Coles shopper fumes over 'cruel' find in rubbish bin outside store

The supermarket giant has responded to the man's complaint, saying it 'recognises that food waste is a significant issue in Australia'.

Coles has come under fire after a man discovered a green food recycling bin stuffed to the brim with produce in mostly “excellent condition” behind one of the supermarket’s stores in Sydney.

The man said he was walking past the back of the Coles in Rose Bay when he noticed somebody had knocked the large ‘food recycle’ bin over, forcing the contents to spill into the street.

Left, the green bin fallen over in the street behind Coles at Rose Bay. Right is the produce pushing on the bin's lid.
A Coles shopper was stunned to find produce in 'excellent condition' in a green bin outside of a store in Rose Bay. Source: Facebook

“Except for an overripe banana, all of the produce was in excellent condition as you can see clearly in these photos,” he posted in a local Facebook group on Wednesday. Several images show the bin on its side with tomatoes, potatoes, celery, onions and nectarines pushing on the lid — with some still in plastic bags.

“Not sure about the rest of you, but I went grocery shopping for the family last weekend and felt sick at the cash register because of the total cost of our shopping,” the frustrated man said, tagging Member for Wentworth Allegra Spender in the post. “If you couldn’t afford fresh tomatoes when you last went shopping, these guys are chucking them in the bin!”

He went on to ask the MP if there was anyone that came to mind that could use these fresh vegetables and fruits to feed their family. “I definitely could,” he said.

Coles shopper left 'fuming' after seeing produce

Several horrified locals responded that they too could use the discarded produce, with one shopper deeming the dumping “heartbreaking and cruel”.

Food wastage is such a tragic issue when so many are going hungry/not able to eat nutritious food,” a person said. “It’s such a huge, disgusting waste,” another commented.

Left: An onion and a packet of broccoli sprouts on the fallen green bin. Right: The produce, some still wrapped in plastic, sticking out of the fallen Coles wheelie bin.
One local woman said she struggled to find sweet potatoes in the Coles store in Rose Bay, but was 'fuming' after seeing them in the bin. Source: Facebook

One woman said she had also spotted the produce in the bin after shopping at Coles and was “fuming”. “Not one sweet potato in store, and then a heap [were] on the floor looking perfectly fine outside! I almost stopped and grabbed some,” she said.

Numerous other people questioned why the food wasn’t given to a local shelter or charity.

Coles responds to man's bin complaint

Coles, which as well as Woolworths has previously come under fire for their “unrealistic beauty standards” regarding produce, responded to the man’s online complaint.

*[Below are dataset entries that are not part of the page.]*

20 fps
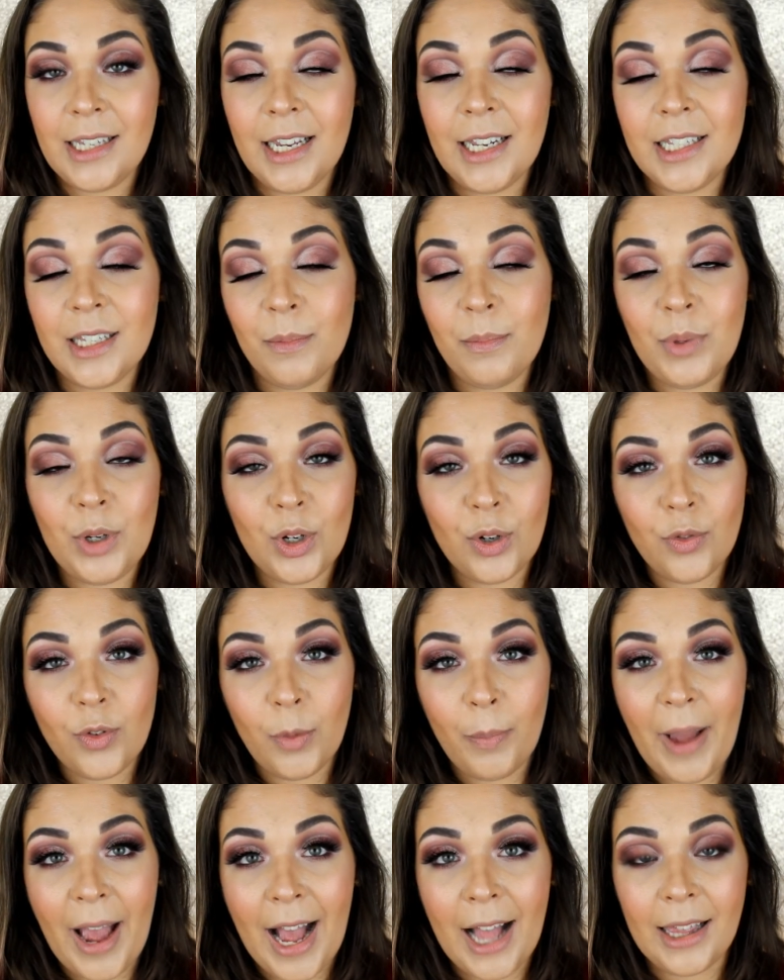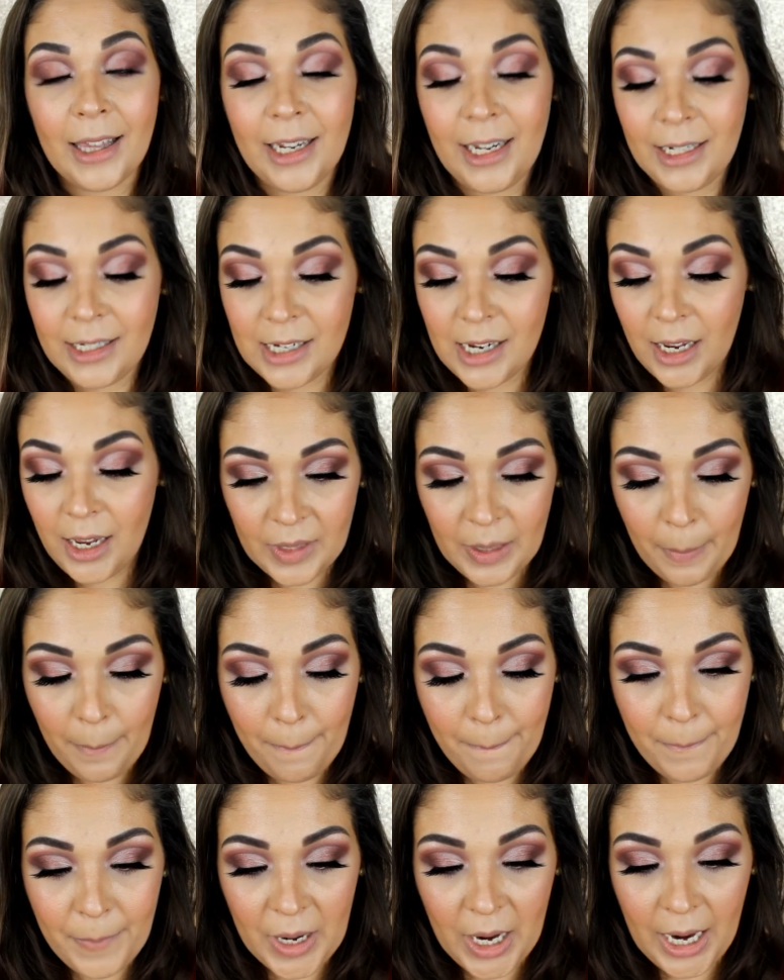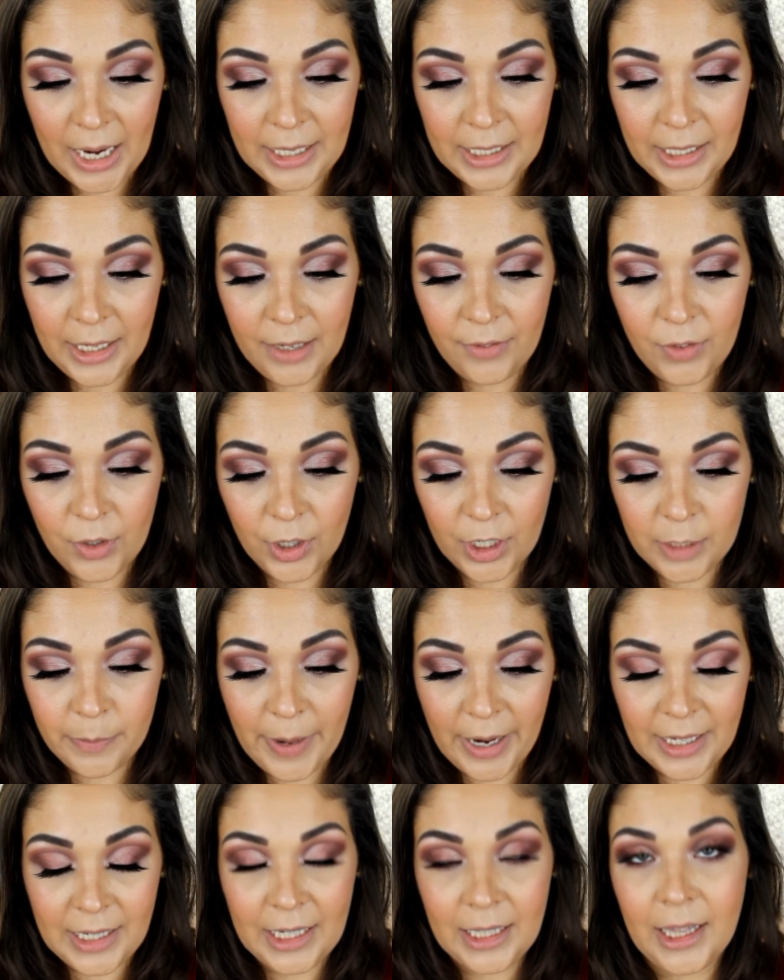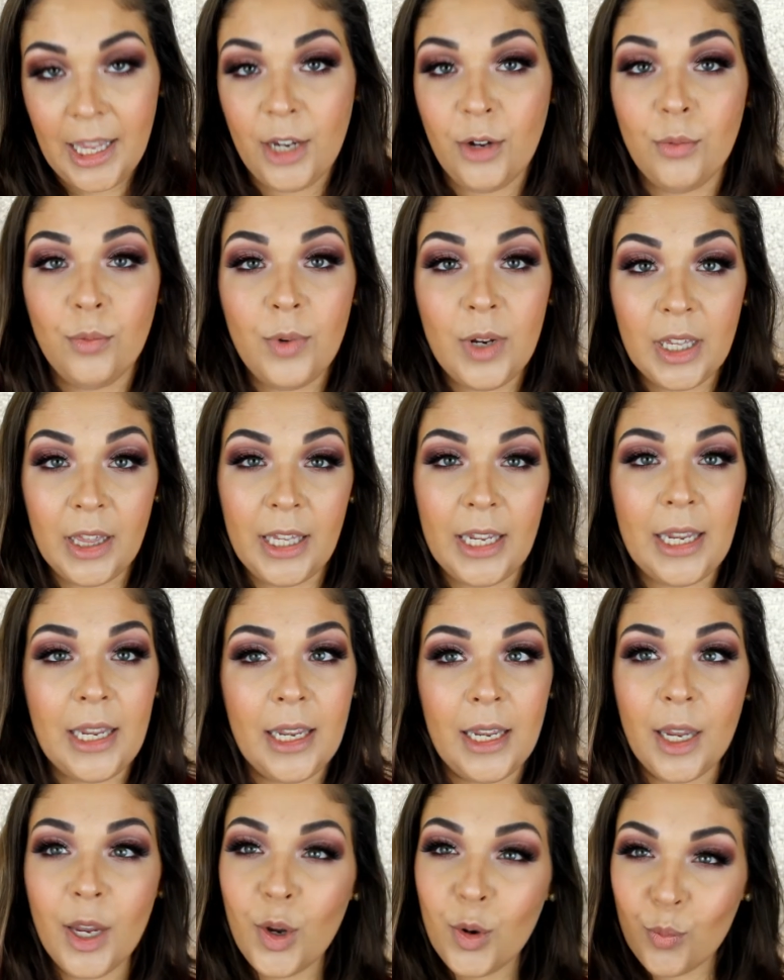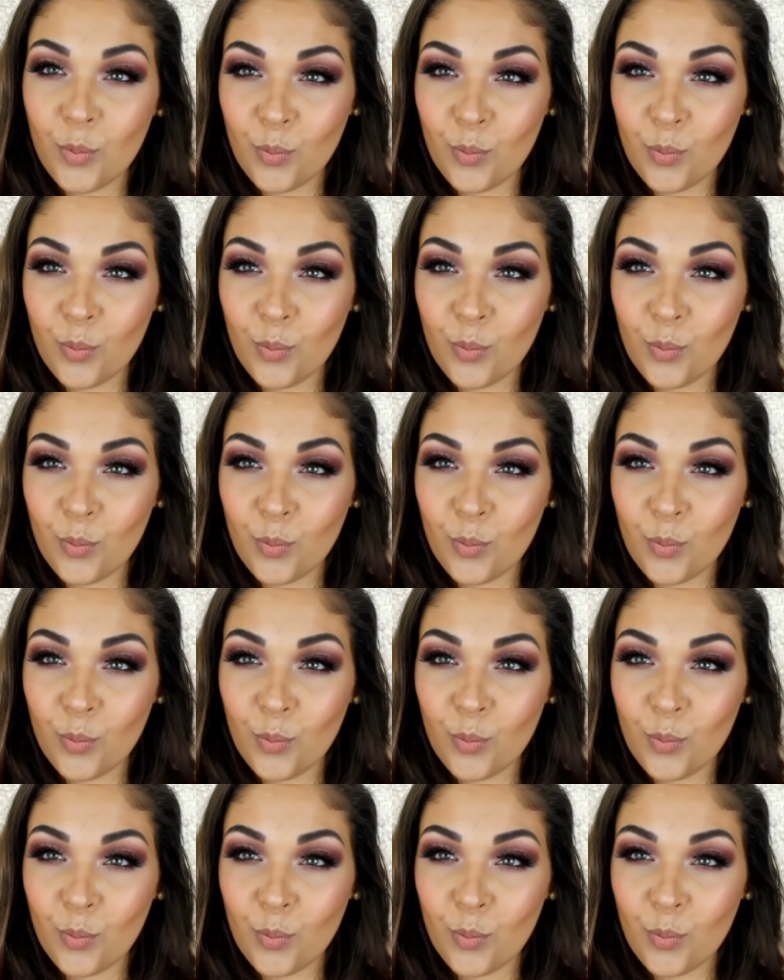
It's a beautiful palette, but if you're expecting like reallyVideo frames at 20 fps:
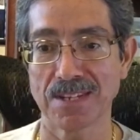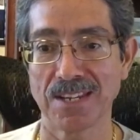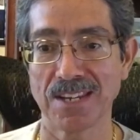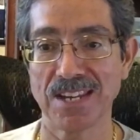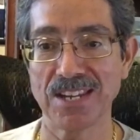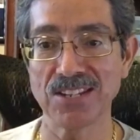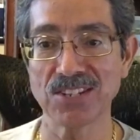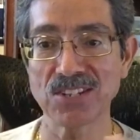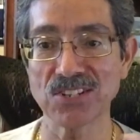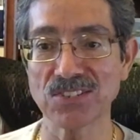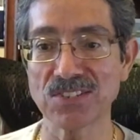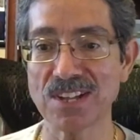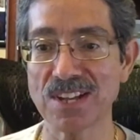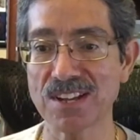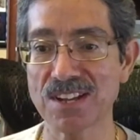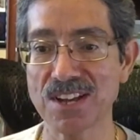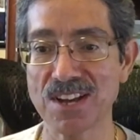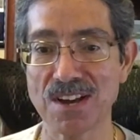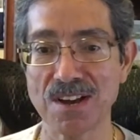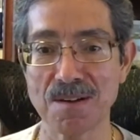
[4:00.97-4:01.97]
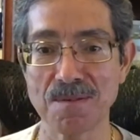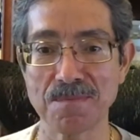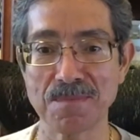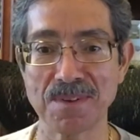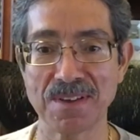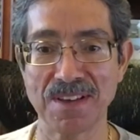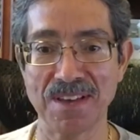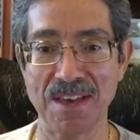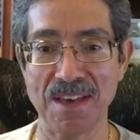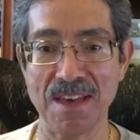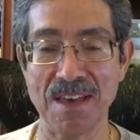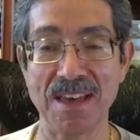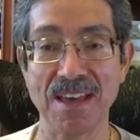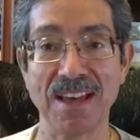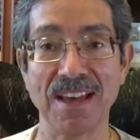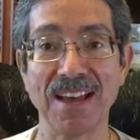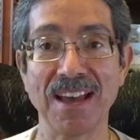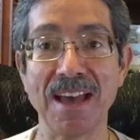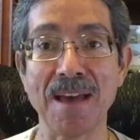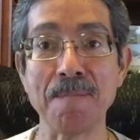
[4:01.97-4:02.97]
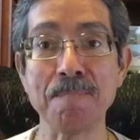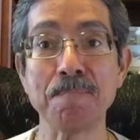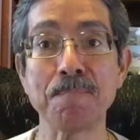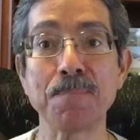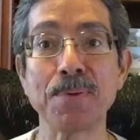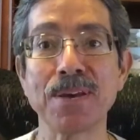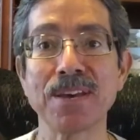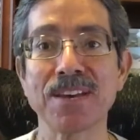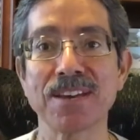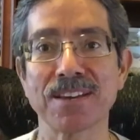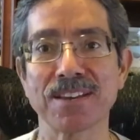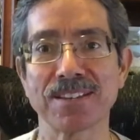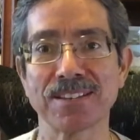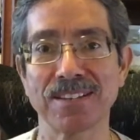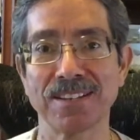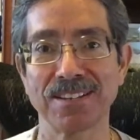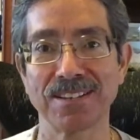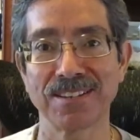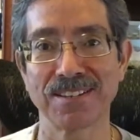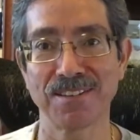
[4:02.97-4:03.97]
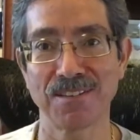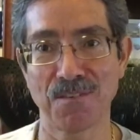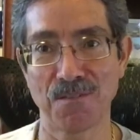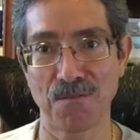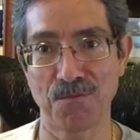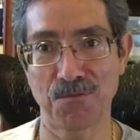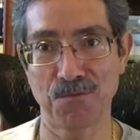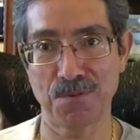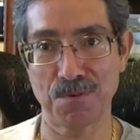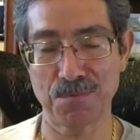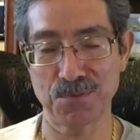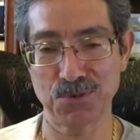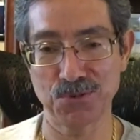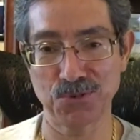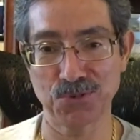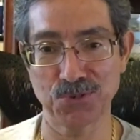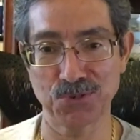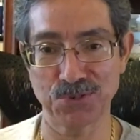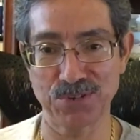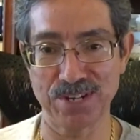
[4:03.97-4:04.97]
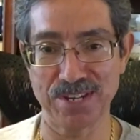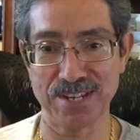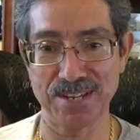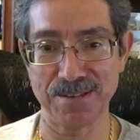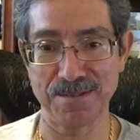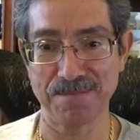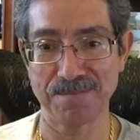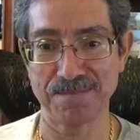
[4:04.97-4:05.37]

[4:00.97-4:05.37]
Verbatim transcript: he does not come and pick from your tree.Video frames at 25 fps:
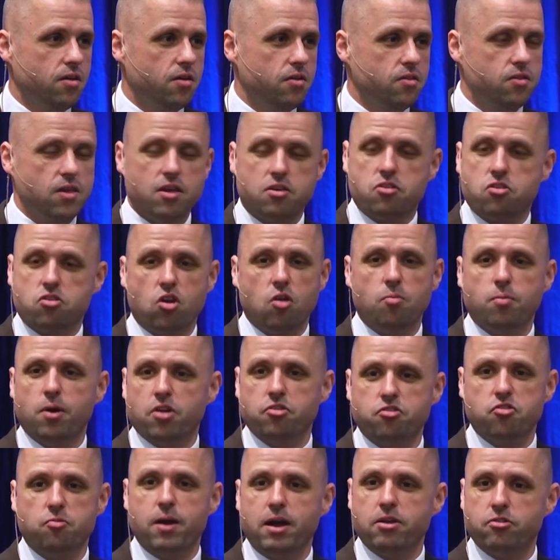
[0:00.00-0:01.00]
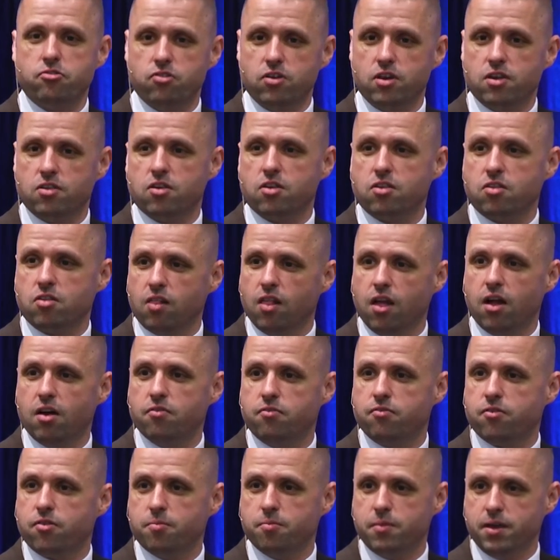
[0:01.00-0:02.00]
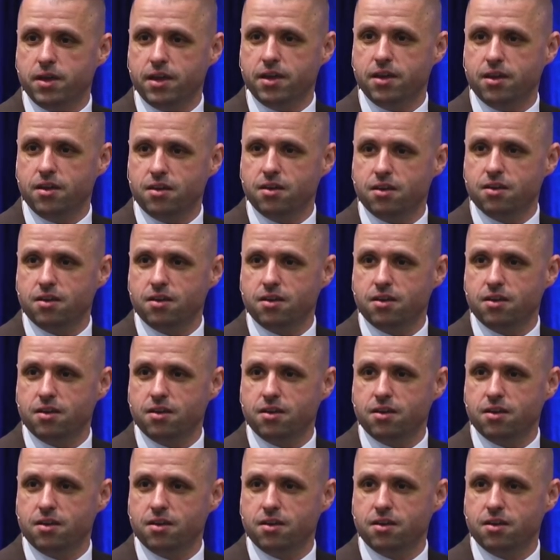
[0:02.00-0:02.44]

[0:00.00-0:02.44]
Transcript: says so much about Jesus' love for me.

In a follow-up post, the Bondi resident shared his conversation with a spokesperson for the supermarket via Facebook messenger. “We’re concerned to learn of your dissatisfaction and extend our apologies,” the response reads. “We recognise that food waste is a significant issue in Australia and are supportive of considered industry reform that seeks to address the problem.”

The man’s feedback “has been forwarded to the relevant team for their review and action”.

Coles partnered with SecondBite in 2011 to provide meals for those in need and in 2019 launched its “I’m Perfect” range featuring produce which is “slightly flawed in appearance”.

A Coles spokesperson told Yahoo News Australia it is “proud of [it's] partnership with food rescue organisation Secondbite and Foodbank and have been working together in the fight against food hunger and food waste”.

“As a food retailer, we love food and do not want it to go to waste. Last financial year, we donated nearly 20,000 tonnes or the equivalent of more than 39 million meals to rescue organisations SecondBite and hunger relief charity Foodbank.”

“We have other food waste solutions including donations to farmers and animal or wildlife services as well as organic food collections.”